Nevertheless, the American labour market now appears to be relaxing. The so-called JOLTS report (Job Openings and Labour Turnover Survey) shows that the number of vacancies is currently decreasing rapidly. In July, 8.8 million vacancies were counted. In June this was still 9.2 million and in December 2022 it was 11.2 million. In July there were 5.8 million unemployed. The number of people who resign themselves (the 'quits') is also decreasing. I think the figures confirm my suspicion that many companies have vacancies that they do not wish to fill unless a good candidate comes forward. You could say that the tight labour market has led to a certain 'inflation' in the number of vacancies. That will also depress wage growth and is actually exactly what the Federal Reserve wants.

 

Finance4Learning - US- JOLTS report (million)Source: Macrobond

Finance4Learning- US - Change in number of vacancies over seven months (in million)Source: Macrobond

 

In August, the US added a net 187,000 jobs.

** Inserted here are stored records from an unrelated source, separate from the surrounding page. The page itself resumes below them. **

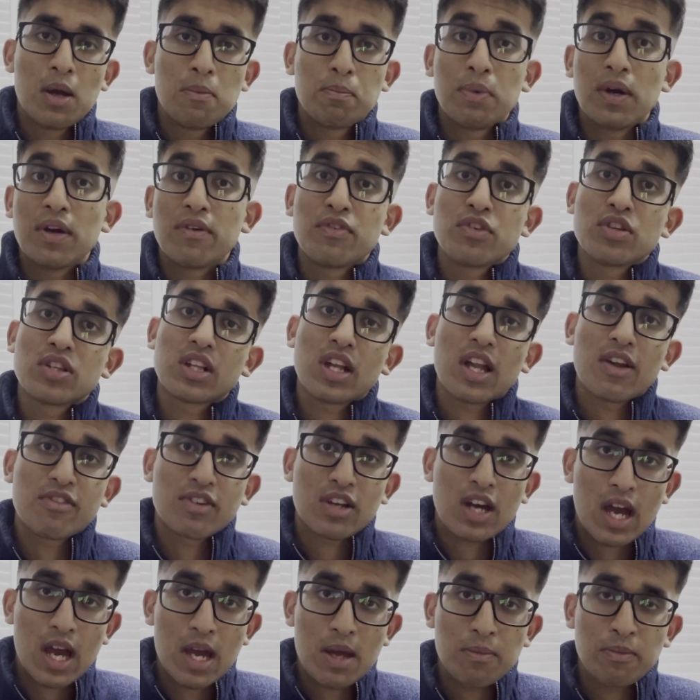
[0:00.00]
But if you still have
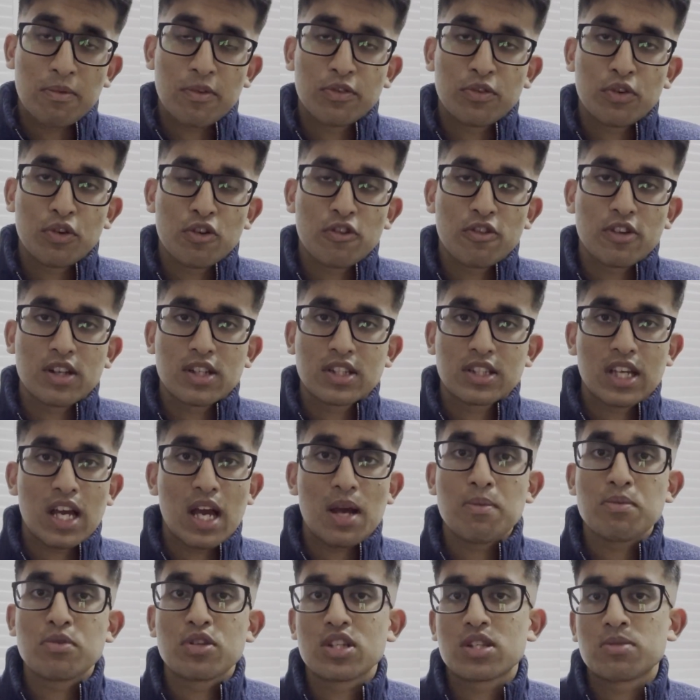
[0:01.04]
time before your
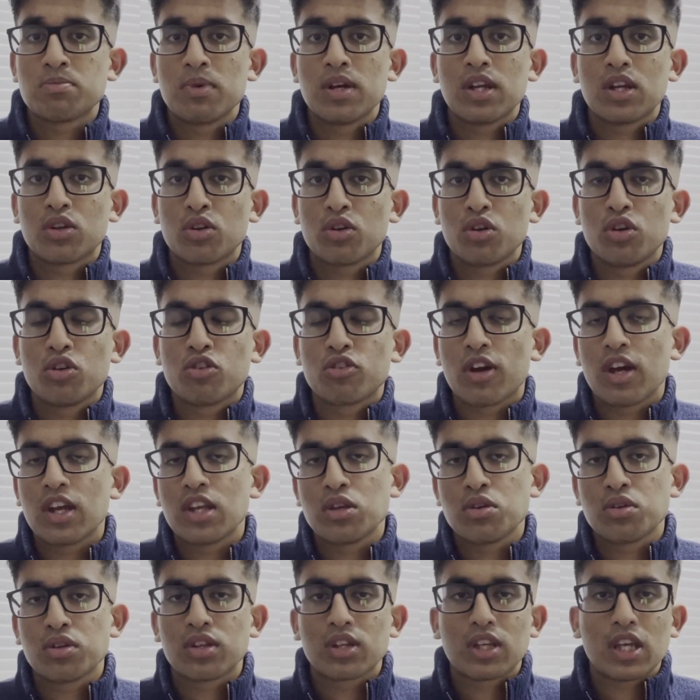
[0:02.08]
exam, just make sure you try and
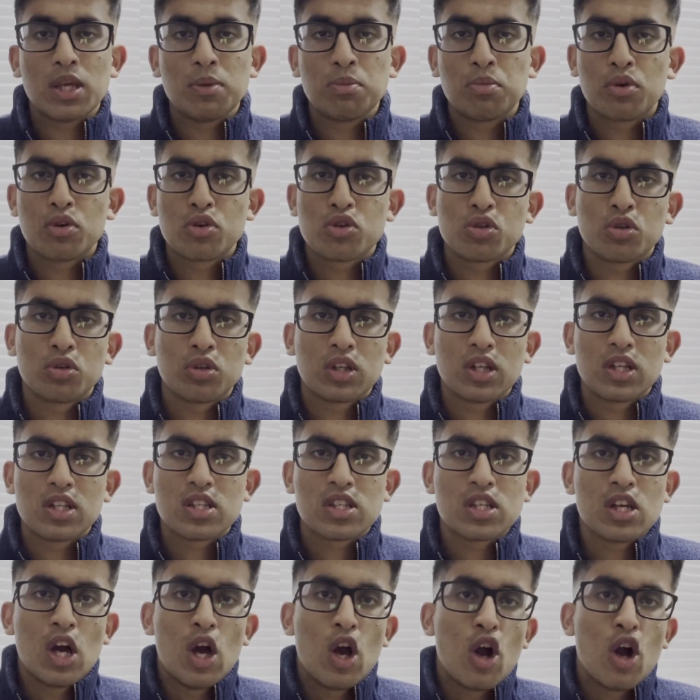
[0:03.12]
use the keyboard shortcuts,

That was slightly more than expected, but the trend is clearly downwards. The number of new jobs is now comparable to the years prior to the pandemic. Unemployment rose from 3.8% in July to 3.9% in August. In April this percentage was still 3.1%.

 

Finance4Learning - US- Job growthSource: Macrobond

 

Average hourly wages were 4.3% higher in August than a year earlier. The hourly wage increase has been fluctuating around that level since March. That is clearly higher than before the pandemic.

 

Finance4Learning - US - Wage increase (average hourly earningsSource: Macrobond

 

The sharp increase in interest rates, and therefore also in mortgage rates, has put pressure on the American housing market. Just like with us. House prices are now rising again from one month to the next, as the last picture shows. If the price increase continues, in my opinion, it means that interest rates are not high enough to sufficiently cool the economy. Then achieving the inflation target may also become difficult.

 

Finance4Learning - US - House prices Source: Macrobond

Closing


Our inflation fell sharply in August. This decline will continue in September and October. However, don't be fooled. This decrease is largely due to the base effect. In November the basic effect works very hard in the other direction. Inflation has by no means been overcome.

The industry has been struggling for some time. It appears that the stock interning process is almost complete. When the inventory cycle turns, it can boost activity in the short term. No improvements are yet visible in container transport in Europe and the Pacific, but with some good will some bright spots can be observed in China and Korea.

The growth of the outstanding bank credit volume in the eurozone has fallen considerably recently. That's not a good sign. Nor is it a good sign that the M1 money supply is shrinking quickly.

The macroeconomic figures from the US paint a confusing picture. Economic growth in the current quarter is considerably higher than in previous quarters. Yet the labour market is relaxing. House prices have been rising again in recent months. I have the disturbing idea that rising house prices imply that interest rates will have to rise even further.